I look past the barn and out at the bluffs and coulees. There will be coyotes out there, and groundchucks. Badgers, probably, and other things I don’t even know about. The whole place, far as I can see, looks dry. Tall brown and yellow-rust grasses are everywhere, and sagebrush and mustard plants. Those mustard plants will dry up around this time of summer and let go of the ground, and tumble around solo or in big group operations until they get caught on something or end up clumped together in one of those coulees, trapped between bluffs. They always taught us in school about the Missoula floods, and how the Scablands were made, but I can never imagine a flood big enough to scrape out such a crazy looking place as this – big boulders left stranded in the middle of nothing, hills topped with rock, lakes in the middle of the driest places I’ve ever seen.

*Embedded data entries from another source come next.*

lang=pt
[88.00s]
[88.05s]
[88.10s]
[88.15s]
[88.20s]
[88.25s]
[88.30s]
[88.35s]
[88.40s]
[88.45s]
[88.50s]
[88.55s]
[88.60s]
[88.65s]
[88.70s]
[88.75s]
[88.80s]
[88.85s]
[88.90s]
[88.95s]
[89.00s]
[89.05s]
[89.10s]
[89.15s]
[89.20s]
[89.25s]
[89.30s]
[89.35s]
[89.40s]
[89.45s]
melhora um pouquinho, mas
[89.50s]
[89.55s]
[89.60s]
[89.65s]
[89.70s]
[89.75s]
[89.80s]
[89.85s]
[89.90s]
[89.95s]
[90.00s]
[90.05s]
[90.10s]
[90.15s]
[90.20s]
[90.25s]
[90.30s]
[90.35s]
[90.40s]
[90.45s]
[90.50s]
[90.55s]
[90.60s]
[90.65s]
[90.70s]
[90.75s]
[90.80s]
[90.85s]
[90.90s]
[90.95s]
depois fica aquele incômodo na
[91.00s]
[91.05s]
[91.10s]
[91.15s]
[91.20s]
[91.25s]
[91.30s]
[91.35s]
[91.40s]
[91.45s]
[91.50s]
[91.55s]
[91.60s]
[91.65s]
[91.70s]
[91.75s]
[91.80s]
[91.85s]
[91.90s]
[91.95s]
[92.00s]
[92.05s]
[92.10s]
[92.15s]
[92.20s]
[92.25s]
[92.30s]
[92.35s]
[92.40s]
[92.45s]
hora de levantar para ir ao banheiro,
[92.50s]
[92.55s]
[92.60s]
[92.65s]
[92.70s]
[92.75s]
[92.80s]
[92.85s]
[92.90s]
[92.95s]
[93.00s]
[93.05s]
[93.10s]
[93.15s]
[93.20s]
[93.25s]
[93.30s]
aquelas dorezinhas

‘Your grampa’s goin’ out there later, you know.’ Uncle Ralph looks down at me and smiles.
‘I know, he said I could go with him.’
His smile stutters a little. ‘Do what he says when you’re out there, ok?’

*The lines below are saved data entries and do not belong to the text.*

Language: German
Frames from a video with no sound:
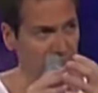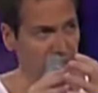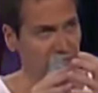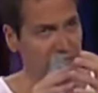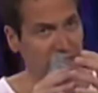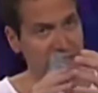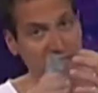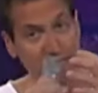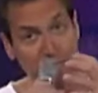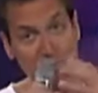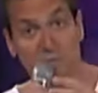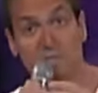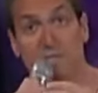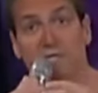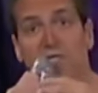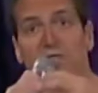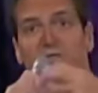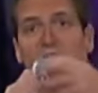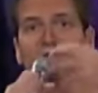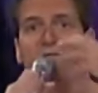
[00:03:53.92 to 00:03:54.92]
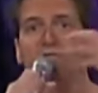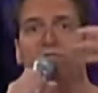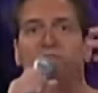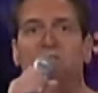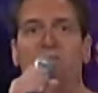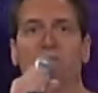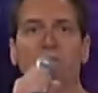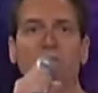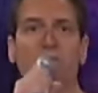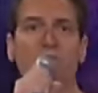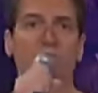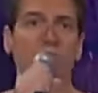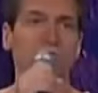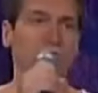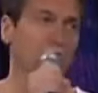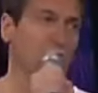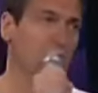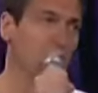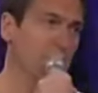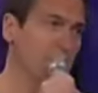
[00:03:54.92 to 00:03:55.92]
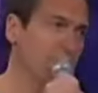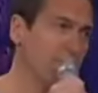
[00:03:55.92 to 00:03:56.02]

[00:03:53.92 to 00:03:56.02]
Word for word: ja, im Sinne von Willi Milowitsch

‘I will.’ I wonder what’s wrong with him, if maybe he’s mad at me for going with Grampa when I usually go out with him.
I don’t know how far away I am from the house, but it feels a fair distance. I’m on Jalapeño, Charmagne’s gelding, and he’s on Blankenship’s grullo mare. We’d come through about ten gates and had passed through the last of Little Lakes a while back.
‘Coming up on White Sands, pard,’ he says. He leans in his saddle and takes out his Copenhagen Snus. ‘How you liking that little cutting horse?’

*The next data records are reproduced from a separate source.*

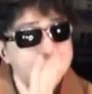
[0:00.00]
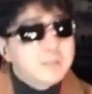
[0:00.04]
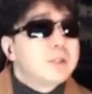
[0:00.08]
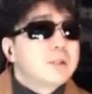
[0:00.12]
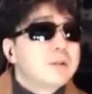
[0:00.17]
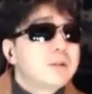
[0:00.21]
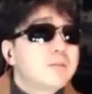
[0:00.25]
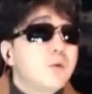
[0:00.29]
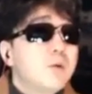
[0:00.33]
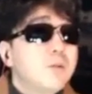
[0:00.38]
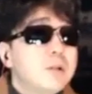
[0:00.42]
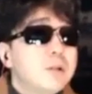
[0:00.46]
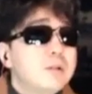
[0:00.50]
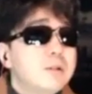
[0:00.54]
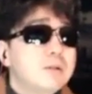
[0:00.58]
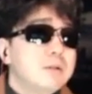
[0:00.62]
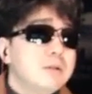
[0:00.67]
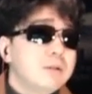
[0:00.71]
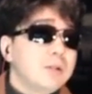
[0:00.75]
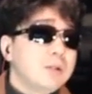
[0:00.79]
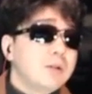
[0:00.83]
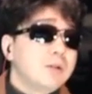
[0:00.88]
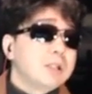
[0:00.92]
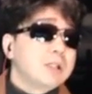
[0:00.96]
이걸 보면은
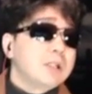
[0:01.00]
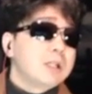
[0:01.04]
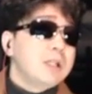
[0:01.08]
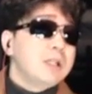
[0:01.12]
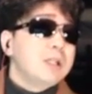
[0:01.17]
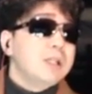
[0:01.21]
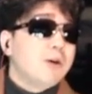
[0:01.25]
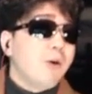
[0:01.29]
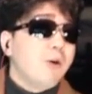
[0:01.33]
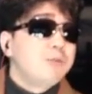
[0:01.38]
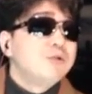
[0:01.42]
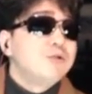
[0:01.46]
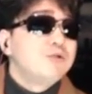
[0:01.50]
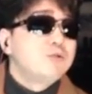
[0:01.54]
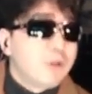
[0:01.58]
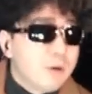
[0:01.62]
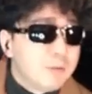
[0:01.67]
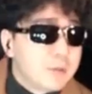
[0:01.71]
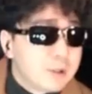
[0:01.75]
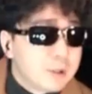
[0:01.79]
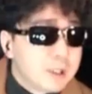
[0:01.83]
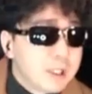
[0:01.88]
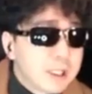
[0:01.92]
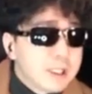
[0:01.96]
여자들은 인기가 없을 수가
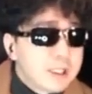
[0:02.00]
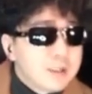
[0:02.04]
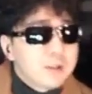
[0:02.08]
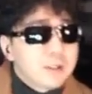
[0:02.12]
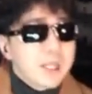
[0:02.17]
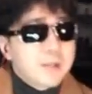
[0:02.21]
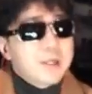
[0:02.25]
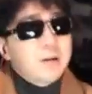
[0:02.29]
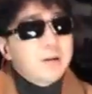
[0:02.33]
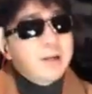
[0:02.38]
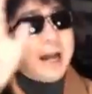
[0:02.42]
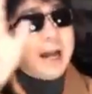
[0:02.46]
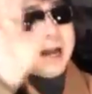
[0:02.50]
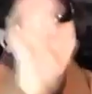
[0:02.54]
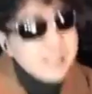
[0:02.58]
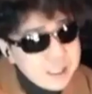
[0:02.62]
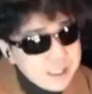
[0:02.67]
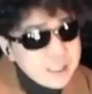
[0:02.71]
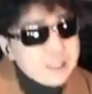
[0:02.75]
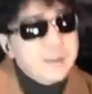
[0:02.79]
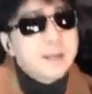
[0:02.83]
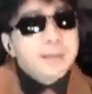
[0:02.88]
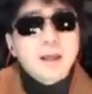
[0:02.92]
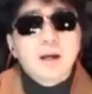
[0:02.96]
없는 이런 탑이라는 걸
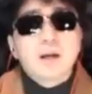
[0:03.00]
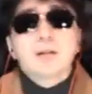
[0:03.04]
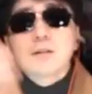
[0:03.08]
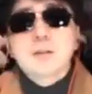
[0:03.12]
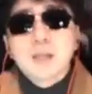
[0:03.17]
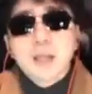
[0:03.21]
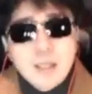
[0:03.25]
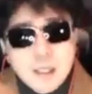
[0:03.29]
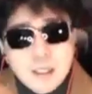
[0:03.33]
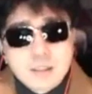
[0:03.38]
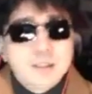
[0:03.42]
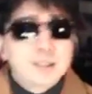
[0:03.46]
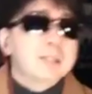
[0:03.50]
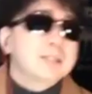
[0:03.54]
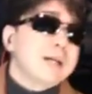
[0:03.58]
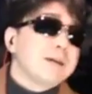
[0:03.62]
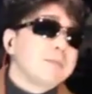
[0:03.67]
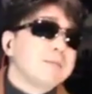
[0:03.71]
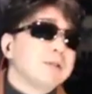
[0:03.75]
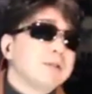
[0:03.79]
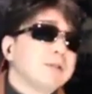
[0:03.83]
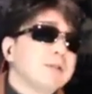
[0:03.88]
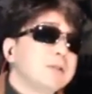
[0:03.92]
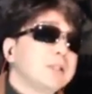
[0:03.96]
알지만 내가 그렇게 얘기했을 때
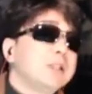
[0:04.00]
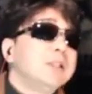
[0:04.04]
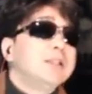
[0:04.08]
사람들은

‘I like him fine. He’s one of my favourites.’
‘Well, good.’ He has the lid off now, and he hooks a dip and sticks it in his bottom lip before closing the lid and standing in the stirrups to position the can in the worn place in the back pocket of his Wranglers. ‘When we get up here, you’d better not let him roll over you. They’re apt to do that.’
I nod. ‘I know.’
The rippling hills give way to a steep wash with white sand on the near side. Grampa goes first, edging the grullo mare down the loose dirt and crumbling rock, and into the sand below, crossing the dry creek bed. I follow on Jalapeño, giving his flanks a nudge with my heels. I give him his head, loosening the reins, and he puts his muzzle to the ground, slowly stepping with stiff forelegs down the shifting dirt. When he steps into the sand, he stops and blows, little rivulets of sand grains running down the slope away from his breath. Before I realise it, he is dropping, and I just have time to lift my leg away from the slope as he leans onto it, and then I am standing, boots sinking into the sand, his body underneath me.
‘Get outta there, goddamn it, get off ‘eem! He’ll roll on you!’
I stand frozen there, wondering whether I should give the gelding a kick to right him, or stop straddling him and step off into the sand. Grampa’s hollering is just flustering me, and I can’t get my head straight from the panic. Eventually, I step off and stand at a distance while Jalapeño rolls, his cinch loosening, the saddle dropping low around his belly. When he finishes, he lurches upright and jerks his reigns free of my hand and takes off down the creek bed.
I look over at Grampa and smile. ‘I’m okay,’ I say. ‘Sorry.’
He silently rides the grullo over to me and looks down, and all I can see of his face is the black shadow that looms in front of the orange sun overhead. ‘Wipe that smile off your face or I’ll beat it off. I’ll give you something to smile about – go fetch that horse.’